Suite au vote de la loi Création et Internet à l’Assemblée puis au Sénat, les députés socialistes, communistes et verts avaient déposé une saisine au Conseil Constitutionnel, qui doit quant à lui examiner la constitutionnalité du texte.
Ici, les avis des membres du Conseil ne comptent pas, puisque seule la conformité avec la loi doit primer. Ils ont d’ailleurs jusqu’au 19 juin, au plus tard, pour donner leur avis. Récemment, deux docteurs se sont penchés sur les différents aspects juridiques du texte qui a tant fait débat dans l’hexagone.
Le premier traité sur Hadopi est un article de doctrine publié dans les « Petites Affiches », relayé par les blogueurs Stan & Dam, et forcément pris en compte par le Conseil Constitutionnel.
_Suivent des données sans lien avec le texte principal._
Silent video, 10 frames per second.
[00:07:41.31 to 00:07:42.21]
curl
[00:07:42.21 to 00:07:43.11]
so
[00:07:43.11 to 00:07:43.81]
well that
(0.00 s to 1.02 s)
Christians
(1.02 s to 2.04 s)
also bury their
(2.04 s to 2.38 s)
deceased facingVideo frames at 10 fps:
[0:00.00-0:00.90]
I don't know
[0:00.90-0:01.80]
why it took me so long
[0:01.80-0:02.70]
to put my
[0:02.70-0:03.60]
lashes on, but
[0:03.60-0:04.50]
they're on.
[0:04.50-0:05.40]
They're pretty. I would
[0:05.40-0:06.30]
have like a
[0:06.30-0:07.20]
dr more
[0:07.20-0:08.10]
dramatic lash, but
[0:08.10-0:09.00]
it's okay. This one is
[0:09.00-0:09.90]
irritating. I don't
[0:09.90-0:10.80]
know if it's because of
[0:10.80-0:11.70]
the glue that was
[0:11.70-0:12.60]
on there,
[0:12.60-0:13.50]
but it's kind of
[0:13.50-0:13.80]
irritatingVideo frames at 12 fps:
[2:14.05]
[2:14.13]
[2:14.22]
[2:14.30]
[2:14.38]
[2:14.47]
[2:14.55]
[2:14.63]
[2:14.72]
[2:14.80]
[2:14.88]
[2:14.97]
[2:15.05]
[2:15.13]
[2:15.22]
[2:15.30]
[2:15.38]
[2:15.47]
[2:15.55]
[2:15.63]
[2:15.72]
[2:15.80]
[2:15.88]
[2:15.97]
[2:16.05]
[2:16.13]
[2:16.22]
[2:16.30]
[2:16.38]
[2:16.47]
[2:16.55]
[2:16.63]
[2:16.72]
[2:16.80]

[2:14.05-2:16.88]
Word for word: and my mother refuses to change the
Celui-ci laisse le docteur en droit public Hubert Lesaffre étaler ses arguments, arguant finalement que « cette disposition est d'une constitutionnalité qui prête à controverses ». Il met surtout en avant l’enrichissement sans cause des FAI, ainsi que l’atteinte à la liberté contractuelle qui en découle. Sans compter l’atteinte au principe d’égalité.
D’autre part, c’est la docteur en droit et membre du comité scientifique du site Juriscom.net Estelle de Marco qui revient, dans un document de 22 pages, sur les différentes atteintes aux libertés comprises dans le texte.
La « petite loi » serait par exemple « susceptible, notamment, de ralentir l’usage de cet ordinateur dans le cadre de communications publiques ou privées, ou de permettre le contrôle à distance des utilisations privées de cet ordinateur », écrit-elle sur les moyens de sécurisation. « En conséquence, les sanctions que la Haute Autorité peut prononcer, après avoir statué sur l’existence d’une violation d’un droit d’auteur ou d’un droit voisin, sont de nature à heurter le principe de protection de la vie privée ».
Les membres du Conseil Constitutionnel devraient donc examiner ces textes et prendre les mesures nécessaires. Certains observateurs voient déjà le texte Hadopi censuré en parti par le Conseil. Affaire à suivre et décision dans moins de deux semaines.